A medical practitioner has been reprimanded and ordered to pay $10,000 in costs after admitting to behaving in a way that constitutes unprofessional conduct by failing to properly maintain professional boundaries with a patient.
The Medical Board of Australia (the Board) referred allegations against Dr Sugan Appasamy to the State Administrative Tribunal in Western Australia (the tribunal) on 19 October 2016.
During the tribunal proceedings, Dr Appasamy admitted he had engaged in unprofessional conduct including failing to maintain proper professional boundaries when treating a female patient. Dr Appasamy admitted that between 26 October 2013 and 11 April 2014, he made numerous phone calls to the patient on her mobile phone, and between 9 April 2014 and 5 May 2014, he sent her numerous text messages on her mobile phone, including of a personal nature.
The medical practitioner’s conduct was aggravated by the fact he had treated the patient for gynaecological issues and also for depression and counselling for psychological and marital issues.
He also admitted he had acted in breach of the professional boundaries of a registered medical practitioner outlined in the Board’s Good Medical Practice: A Code of Conduct for Doctors in Australia.
Dr Appasamy submitted to the tribunal that he had carried out voluntary further education in relation to professional boundaries, and that he had no prior disciplinary history.
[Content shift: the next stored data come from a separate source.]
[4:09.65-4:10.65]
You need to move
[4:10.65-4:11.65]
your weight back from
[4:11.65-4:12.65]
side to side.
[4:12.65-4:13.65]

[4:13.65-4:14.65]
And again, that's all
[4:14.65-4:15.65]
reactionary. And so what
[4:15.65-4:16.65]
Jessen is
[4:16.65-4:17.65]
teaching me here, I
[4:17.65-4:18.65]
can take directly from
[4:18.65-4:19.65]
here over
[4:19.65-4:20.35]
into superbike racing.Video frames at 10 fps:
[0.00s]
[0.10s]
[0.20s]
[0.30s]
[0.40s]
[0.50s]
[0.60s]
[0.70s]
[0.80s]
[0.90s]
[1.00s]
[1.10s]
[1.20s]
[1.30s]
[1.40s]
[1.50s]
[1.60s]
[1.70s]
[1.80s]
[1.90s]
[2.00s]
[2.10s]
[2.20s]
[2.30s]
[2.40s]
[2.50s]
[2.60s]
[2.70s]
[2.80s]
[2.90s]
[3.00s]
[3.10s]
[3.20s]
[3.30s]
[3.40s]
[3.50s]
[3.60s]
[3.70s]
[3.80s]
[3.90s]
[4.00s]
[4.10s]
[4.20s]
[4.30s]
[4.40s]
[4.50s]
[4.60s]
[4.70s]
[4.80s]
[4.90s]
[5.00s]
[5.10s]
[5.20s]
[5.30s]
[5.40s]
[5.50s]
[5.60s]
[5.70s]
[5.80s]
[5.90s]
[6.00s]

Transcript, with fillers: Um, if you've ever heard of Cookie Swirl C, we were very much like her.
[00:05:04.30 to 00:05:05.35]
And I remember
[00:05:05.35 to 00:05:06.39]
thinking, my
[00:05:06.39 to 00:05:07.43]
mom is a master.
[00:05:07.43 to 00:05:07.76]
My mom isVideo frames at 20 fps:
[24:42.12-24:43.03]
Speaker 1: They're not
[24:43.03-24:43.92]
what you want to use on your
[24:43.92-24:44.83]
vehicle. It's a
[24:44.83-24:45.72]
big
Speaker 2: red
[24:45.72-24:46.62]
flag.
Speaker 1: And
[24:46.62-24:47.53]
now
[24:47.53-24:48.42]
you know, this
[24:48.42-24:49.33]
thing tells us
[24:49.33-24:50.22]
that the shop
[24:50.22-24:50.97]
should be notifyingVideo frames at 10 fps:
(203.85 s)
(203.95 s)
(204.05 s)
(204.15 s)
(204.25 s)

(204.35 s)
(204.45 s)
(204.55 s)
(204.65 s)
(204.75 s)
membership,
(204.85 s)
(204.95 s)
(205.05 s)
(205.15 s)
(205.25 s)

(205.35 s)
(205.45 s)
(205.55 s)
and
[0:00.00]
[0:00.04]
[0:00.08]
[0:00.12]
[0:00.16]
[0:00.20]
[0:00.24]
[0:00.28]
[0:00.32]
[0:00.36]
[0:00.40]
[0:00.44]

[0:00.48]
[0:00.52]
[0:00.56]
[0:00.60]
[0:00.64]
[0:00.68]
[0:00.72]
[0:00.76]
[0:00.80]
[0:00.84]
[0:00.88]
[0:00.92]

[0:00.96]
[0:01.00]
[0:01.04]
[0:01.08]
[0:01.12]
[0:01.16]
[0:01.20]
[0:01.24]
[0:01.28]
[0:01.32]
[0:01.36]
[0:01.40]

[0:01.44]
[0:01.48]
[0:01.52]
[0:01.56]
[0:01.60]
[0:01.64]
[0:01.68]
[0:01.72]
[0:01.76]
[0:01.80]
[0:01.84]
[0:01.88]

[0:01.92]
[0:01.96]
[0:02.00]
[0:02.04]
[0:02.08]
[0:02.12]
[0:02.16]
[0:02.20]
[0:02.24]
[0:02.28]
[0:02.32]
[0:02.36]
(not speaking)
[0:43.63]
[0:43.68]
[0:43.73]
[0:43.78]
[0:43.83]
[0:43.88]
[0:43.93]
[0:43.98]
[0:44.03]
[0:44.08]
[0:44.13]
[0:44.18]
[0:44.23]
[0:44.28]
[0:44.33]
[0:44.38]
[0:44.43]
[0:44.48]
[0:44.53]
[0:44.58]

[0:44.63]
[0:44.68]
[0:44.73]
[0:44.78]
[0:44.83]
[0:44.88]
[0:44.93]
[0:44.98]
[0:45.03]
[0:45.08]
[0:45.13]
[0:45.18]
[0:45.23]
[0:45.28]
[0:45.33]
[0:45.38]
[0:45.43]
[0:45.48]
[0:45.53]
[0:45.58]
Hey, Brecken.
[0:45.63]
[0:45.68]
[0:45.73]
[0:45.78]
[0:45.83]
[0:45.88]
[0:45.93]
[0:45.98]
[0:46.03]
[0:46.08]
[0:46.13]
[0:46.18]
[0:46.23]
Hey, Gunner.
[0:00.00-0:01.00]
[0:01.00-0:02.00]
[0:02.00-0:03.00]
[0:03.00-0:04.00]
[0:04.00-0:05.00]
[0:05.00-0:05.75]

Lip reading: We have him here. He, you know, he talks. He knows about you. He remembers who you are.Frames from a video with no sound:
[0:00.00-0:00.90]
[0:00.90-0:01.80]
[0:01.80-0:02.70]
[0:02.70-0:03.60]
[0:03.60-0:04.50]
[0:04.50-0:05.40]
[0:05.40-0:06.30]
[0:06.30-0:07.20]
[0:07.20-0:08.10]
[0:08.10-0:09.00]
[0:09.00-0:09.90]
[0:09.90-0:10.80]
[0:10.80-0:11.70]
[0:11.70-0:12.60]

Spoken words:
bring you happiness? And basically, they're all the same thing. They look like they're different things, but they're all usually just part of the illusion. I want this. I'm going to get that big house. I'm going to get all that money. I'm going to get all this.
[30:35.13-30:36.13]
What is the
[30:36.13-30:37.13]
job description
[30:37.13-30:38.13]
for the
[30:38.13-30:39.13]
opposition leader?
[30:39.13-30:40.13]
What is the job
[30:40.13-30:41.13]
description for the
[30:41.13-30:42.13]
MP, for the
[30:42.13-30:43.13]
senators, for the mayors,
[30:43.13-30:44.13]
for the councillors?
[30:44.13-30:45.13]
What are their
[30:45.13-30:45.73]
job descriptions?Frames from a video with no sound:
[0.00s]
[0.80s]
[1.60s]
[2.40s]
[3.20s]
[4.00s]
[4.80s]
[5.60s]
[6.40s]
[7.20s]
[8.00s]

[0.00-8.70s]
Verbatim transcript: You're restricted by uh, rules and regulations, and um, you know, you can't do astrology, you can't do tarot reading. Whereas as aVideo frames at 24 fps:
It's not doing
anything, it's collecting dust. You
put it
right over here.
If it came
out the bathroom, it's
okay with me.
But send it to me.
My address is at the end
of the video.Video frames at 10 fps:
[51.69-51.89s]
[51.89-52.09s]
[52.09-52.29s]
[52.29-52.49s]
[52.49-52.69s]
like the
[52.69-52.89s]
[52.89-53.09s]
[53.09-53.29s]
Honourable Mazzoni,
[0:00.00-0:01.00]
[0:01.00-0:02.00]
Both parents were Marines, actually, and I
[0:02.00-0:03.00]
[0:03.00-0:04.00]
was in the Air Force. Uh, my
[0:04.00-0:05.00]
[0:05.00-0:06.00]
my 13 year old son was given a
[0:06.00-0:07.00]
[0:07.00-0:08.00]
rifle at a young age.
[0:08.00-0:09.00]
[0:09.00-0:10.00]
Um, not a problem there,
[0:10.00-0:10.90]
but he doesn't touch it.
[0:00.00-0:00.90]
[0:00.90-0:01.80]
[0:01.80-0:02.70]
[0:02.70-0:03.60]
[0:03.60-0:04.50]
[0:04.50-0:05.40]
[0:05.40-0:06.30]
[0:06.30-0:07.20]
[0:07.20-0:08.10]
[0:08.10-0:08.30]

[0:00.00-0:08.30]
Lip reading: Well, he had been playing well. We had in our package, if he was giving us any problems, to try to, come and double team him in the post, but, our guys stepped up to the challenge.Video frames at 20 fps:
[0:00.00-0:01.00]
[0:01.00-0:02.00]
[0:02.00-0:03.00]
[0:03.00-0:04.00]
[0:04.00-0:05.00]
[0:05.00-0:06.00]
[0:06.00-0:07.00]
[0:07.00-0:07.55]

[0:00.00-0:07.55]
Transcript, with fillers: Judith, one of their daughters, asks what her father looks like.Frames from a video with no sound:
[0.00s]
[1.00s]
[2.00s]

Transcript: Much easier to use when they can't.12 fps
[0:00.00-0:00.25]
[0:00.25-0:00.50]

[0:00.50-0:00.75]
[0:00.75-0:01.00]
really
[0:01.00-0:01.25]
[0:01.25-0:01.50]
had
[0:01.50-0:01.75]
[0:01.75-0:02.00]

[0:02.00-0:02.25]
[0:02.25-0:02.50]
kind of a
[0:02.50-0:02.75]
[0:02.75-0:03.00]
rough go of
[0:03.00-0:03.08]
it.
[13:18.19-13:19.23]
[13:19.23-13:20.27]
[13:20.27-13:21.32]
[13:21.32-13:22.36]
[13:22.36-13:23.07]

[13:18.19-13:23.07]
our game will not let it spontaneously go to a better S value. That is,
He had already been the subject of chaperone conditions for a three-year period from 16 May 2014 to 22 June 2017 which were imposed as a result of immediate action taken by the Board, and submitted that he had made appropriate admissions of unprofessional conduct. Dr Appasamy added that the investigation and proceedings have been a cause of considerable stress and anxiety.
On 22 June 2017, the tribunal ordered that Dr Appasamy had behaved in a way that constituted unprofessional conduct, that he be reprimanded and pay the Board’s costs of $10,000.
The decision is available on the tribunal’s website.